The Coolest Discovery Yet: Unveiling the Binary Ultracool Dwarf System at 340 MHz
The universe is full of mysteries, and one of the most intriguing is the nature of ultracool dwarfs (UCDs). These celestial bodies, with their low masses and even lower temperatures, are the focus of a groundbreaking study that has just been submitted to AAS Journals. The paper, titled 'First Detection of an Ultracool Dwarf at 340 MHz: VLITE Observations of EI Cancri AB', is a collaboration between researchers from the Naval Research Laboratory and other esteemed institutions.
But what makes these dwarfs so fascinating? Well, they are the lowest mass stars and brown dwarfs, with masses of about 0.1 solar masses or less. Their effective surface temperatures are half or less of the Sun's, and their sizes are limited to a few-tenths of the Sun's radius. This results in a very red appearance, with peak radiation in the infrared spectrum. Their luminosities are typically only a few tenths of a percent of the Sun's, and some are just massive enough to fuse hydrogen, while others can fuse deuterium or don't fuse at all, making them more like planets.
The study focuses on a unique binary system, EI Cancri AB, consisting of two nearly identical main-sequence M7 UCDs with masses of 0.12 and 0.10 solar masses. Located in our solar backyard at 5.12 parsecs (16.7 light-years) with a projected separation of approximately 13 AU, these stars are non-interacting.
The authors used the Very Large Array (VLA) and the VLA Low-band Ionosphere and Transient Experiment (VLITE) commensal system to detect EI Cancri AB. At an angular separation of 0.874 degrees from the primary target, they created an image of EI Cancri using a VLA observation of the blazar OJ 287. The low frequency of 340 MHz resulted in lower resolution, making it challenging to attribute the source to either EI Cancri A or B.

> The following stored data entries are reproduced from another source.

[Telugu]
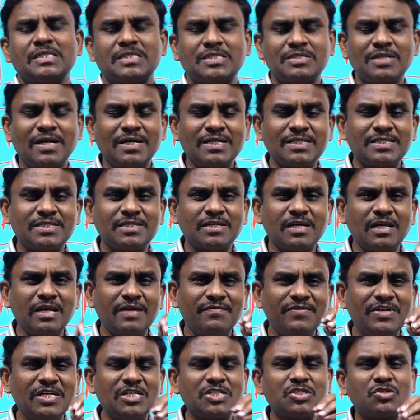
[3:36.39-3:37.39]
స్టాటిస్టికల్
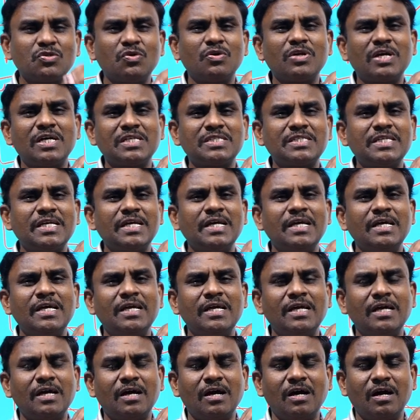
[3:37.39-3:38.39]
ఎవిడెన్స్తో రాసే
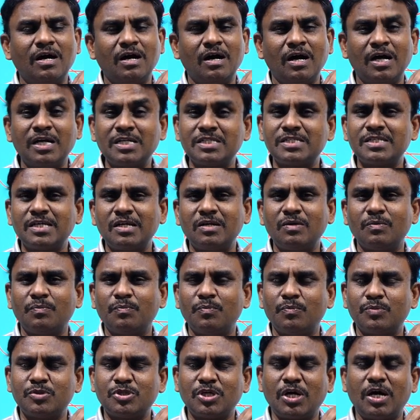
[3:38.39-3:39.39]
ఆన్సర్
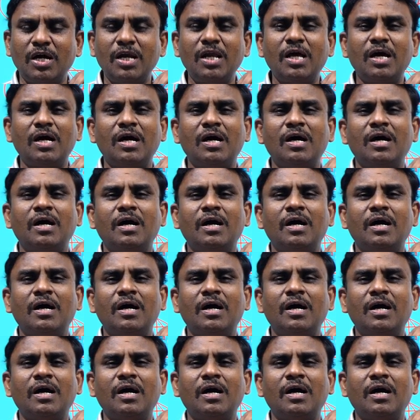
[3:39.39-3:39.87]
చాలా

After analyzing a 7-hour dataset, the researchers identified three independent bursts at 00:09, 02:48, and 03:41 on April 27, 2018. The image and best-fitting positions of these bursts are presented in Figure 2. The authors suggest that if both systems are bursting, the apparent central location of the image is explained. The inferred locations from the time-sliced images support the idea that the third burst originates from EI Cancri B.
The origin of radio emission in EI Cancri AB is a subject of debate. The authors consider incoherent processes (gyro-radiation) and coherent processes (plasma emission vs. electron cyclotron maser instability) as potential sources. The best-known example is 'gyro' or 'gyromagnetic' emission, where electrons spiral along a magnetic field line under electromagnetic force influence. Coherent processes involve electrons moving in concert, resulting in highly polarized radio emission.

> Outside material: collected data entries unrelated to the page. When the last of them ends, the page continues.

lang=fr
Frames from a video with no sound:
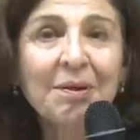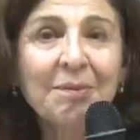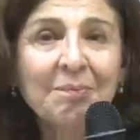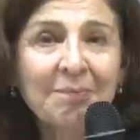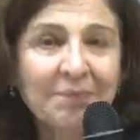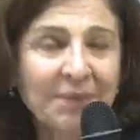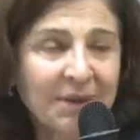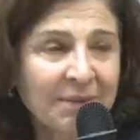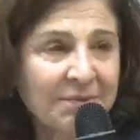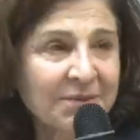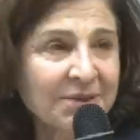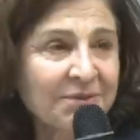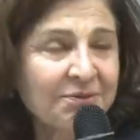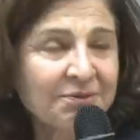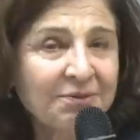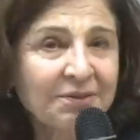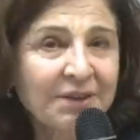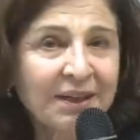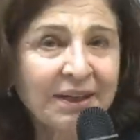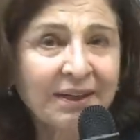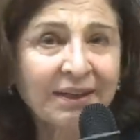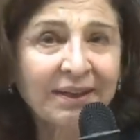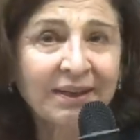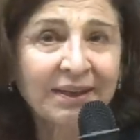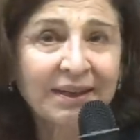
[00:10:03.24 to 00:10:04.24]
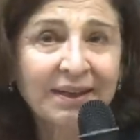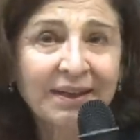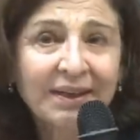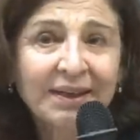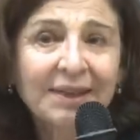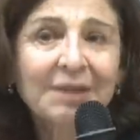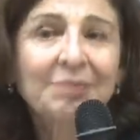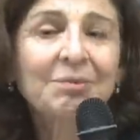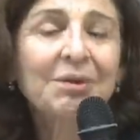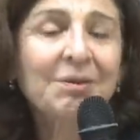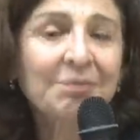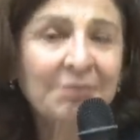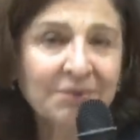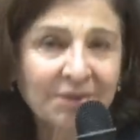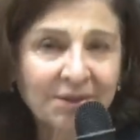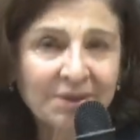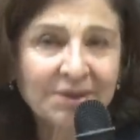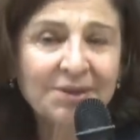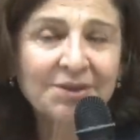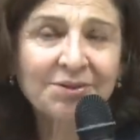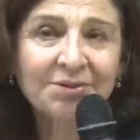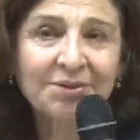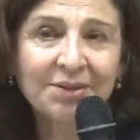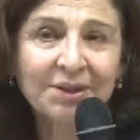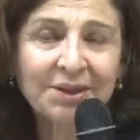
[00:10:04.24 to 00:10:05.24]
même pas m'y faire. Et même
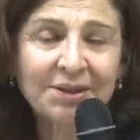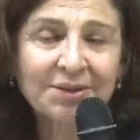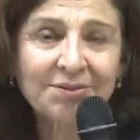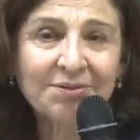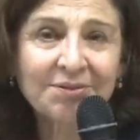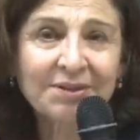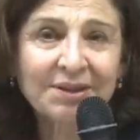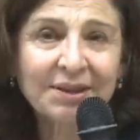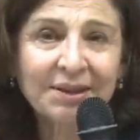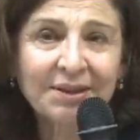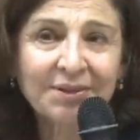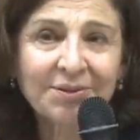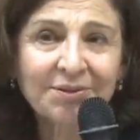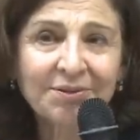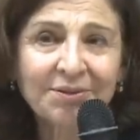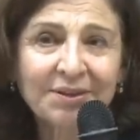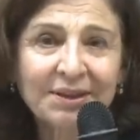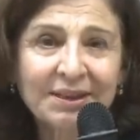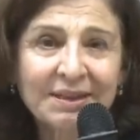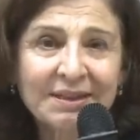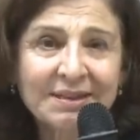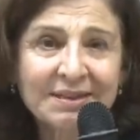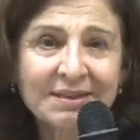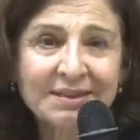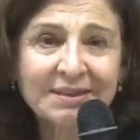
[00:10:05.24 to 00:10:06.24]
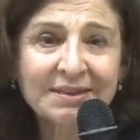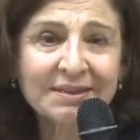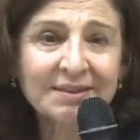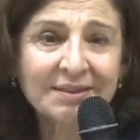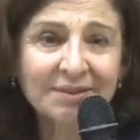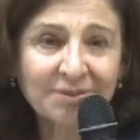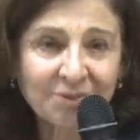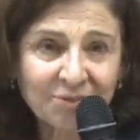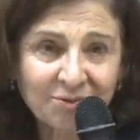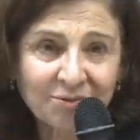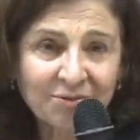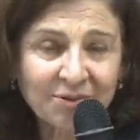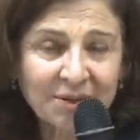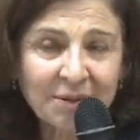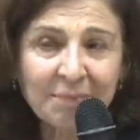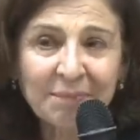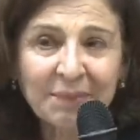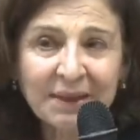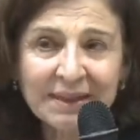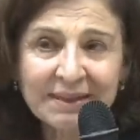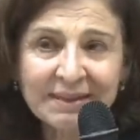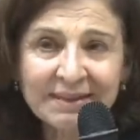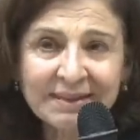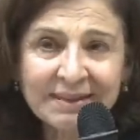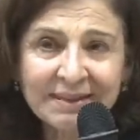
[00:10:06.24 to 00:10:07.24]
quand ils ont le résultat du test, tout n'est
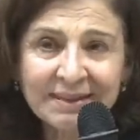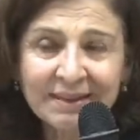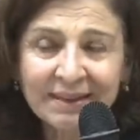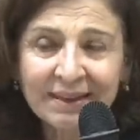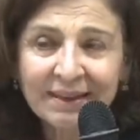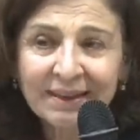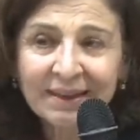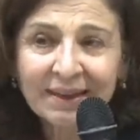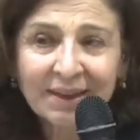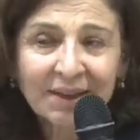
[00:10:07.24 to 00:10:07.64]
pas dit.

To determine the emission process, the researchers calculate the brightness temperature. If it exceeds 10^12 Kelvin, the process is more likely to be coherent. However, estimating the source size is challenging due to the lack of other detections at this frequency for comparison. The authors estimate the flaring region in the star's atmosphere to be 1-5 stellar radii, causing the brightness temperature to fluctuate around the cutoff value, making a definitive determination impossible.
Further observations using the VLA's dedicated P-band mode and higher frequencies could provide more insights. Ultra-high-resolution radio observations using very-long-baseline interferometry could map stellar motion precisely and determine their orbital properties. Follow-up optical and infrared observations might solidify the true rotational periods.
This discovery opens up exciting possibilities for studying the EI Cancri AB system from multiple perspectives, shedding light on the mysteries of ultracool dwarfs and their radio emissions.